DATA SUPPLIED:
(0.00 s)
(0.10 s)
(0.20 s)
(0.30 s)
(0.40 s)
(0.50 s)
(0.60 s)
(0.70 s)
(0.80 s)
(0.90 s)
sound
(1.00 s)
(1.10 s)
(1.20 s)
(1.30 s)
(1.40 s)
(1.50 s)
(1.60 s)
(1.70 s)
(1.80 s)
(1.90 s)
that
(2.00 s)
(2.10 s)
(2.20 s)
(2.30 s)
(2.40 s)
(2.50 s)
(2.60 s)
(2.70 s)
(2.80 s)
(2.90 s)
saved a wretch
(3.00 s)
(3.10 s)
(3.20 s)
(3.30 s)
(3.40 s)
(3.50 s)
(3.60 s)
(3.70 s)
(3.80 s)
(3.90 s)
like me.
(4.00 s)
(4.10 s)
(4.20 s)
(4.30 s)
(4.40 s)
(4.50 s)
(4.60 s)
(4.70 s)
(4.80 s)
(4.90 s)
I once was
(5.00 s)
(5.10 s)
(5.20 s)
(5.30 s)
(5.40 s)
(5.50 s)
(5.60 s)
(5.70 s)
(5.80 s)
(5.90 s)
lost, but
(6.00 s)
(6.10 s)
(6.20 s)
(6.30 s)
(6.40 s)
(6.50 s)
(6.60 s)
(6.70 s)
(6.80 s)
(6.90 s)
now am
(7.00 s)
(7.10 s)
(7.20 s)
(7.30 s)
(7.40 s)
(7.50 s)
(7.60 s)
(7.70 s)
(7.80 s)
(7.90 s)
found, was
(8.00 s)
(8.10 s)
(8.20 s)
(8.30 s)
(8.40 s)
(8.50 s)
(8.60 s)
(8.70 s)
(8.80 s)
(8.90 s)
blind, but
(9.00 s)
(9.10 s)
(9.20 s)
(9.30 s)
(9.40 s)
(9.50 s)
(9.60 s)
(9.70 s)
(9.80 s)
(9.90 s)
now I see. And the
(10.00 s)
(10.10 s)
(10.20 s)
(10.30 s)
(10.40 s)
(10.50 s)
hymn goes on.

...

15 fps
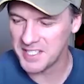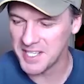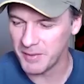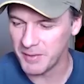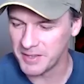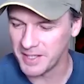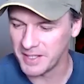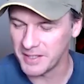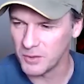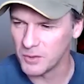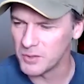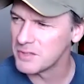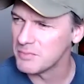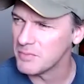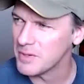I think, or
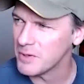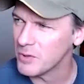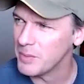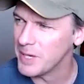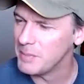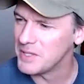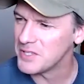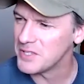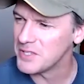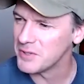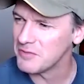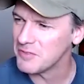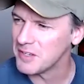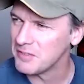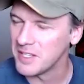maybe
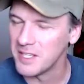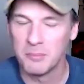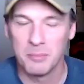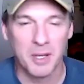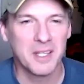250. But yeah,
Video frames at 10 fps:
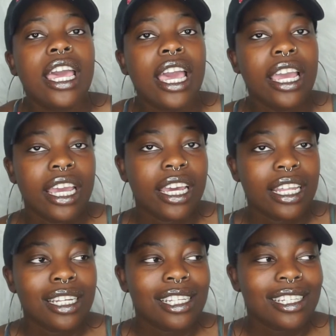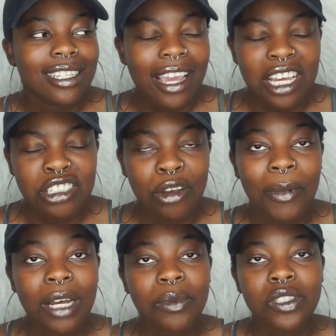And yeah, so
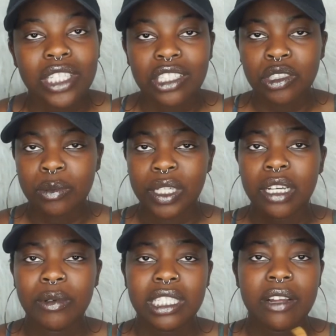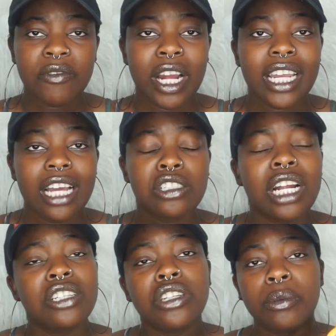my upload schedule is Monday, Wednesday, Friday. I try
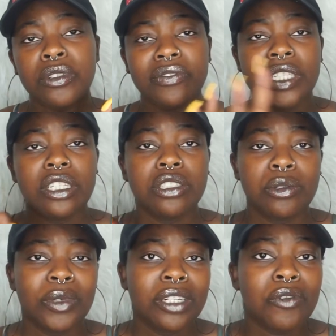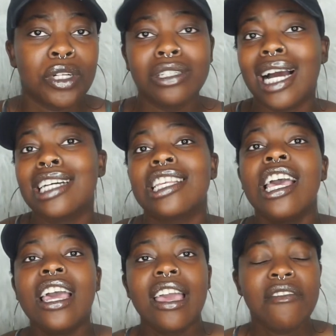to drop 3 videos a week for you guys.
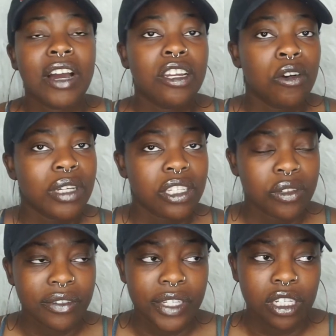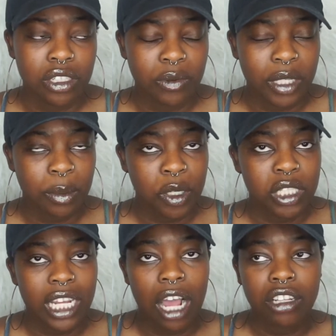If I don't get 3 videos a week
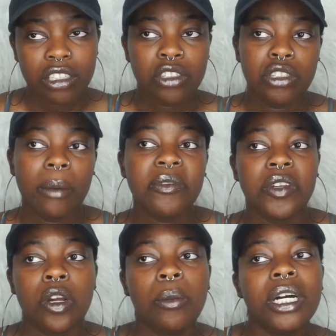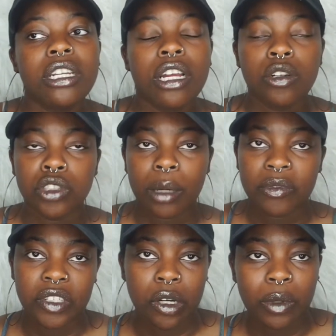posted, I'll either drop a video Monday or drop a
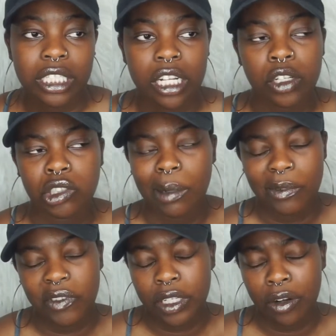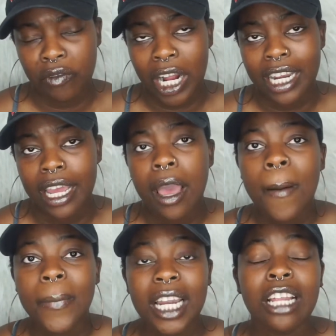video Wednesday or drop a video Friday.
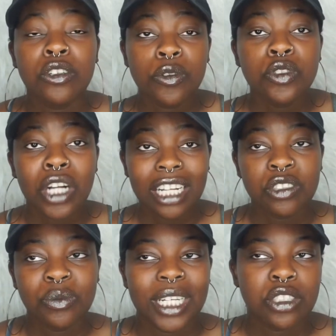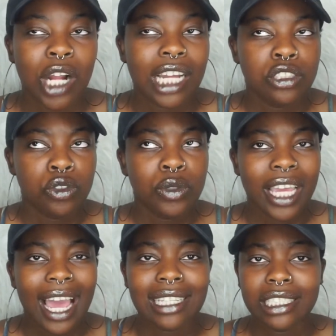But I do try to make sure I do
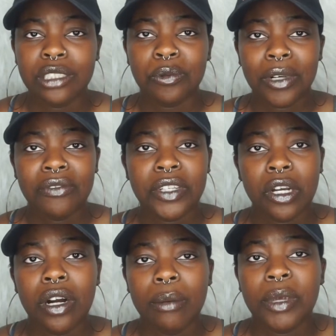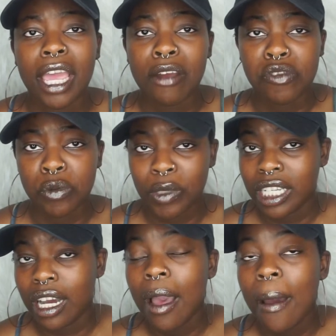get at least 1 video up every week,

--

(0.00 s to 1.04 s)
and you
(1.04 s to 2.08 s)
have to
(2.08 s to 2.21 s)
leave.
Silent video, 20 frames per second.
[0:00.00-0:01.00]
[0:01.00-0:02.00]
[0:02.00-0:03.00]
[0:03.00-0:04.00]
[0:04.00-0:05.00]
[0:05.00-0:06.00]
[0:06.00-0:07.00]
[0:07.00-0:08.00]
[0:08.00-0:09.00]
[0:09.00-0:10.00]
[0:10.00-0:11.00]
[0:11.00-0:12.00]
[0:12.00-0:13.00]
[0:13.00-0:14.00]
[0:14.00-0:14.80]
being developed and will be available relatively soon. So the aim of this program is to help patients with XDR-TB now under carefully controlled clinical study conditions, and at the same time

WORK REQUIRED: Copy out, word for word, the part of the entries above that begins at the line with "Silent video, 20 frames per second." and ends at the line with "[0:13.00-0:14.00]", including both.

ANSWER SPACE:
Silent video, 20 frames per second.
[0:00.00-0:01.00]
[0:01.00-0:02.00]
[0:02.00-0:03.00]
[0:03.00-0:04.00]
[0:04.00-0:05.00]
[0:05.00-0:06.00]
[0:06.00-0:07.00]
[0:07.00-0:08.00]
[0:08.00-0:09.00]
[0:09.00-0:10.00]
[0:10.00-0:11.00]
[0:11.00-0:12.00]
[0:12.00-0:13.00]
[0:13.00-0:14.00]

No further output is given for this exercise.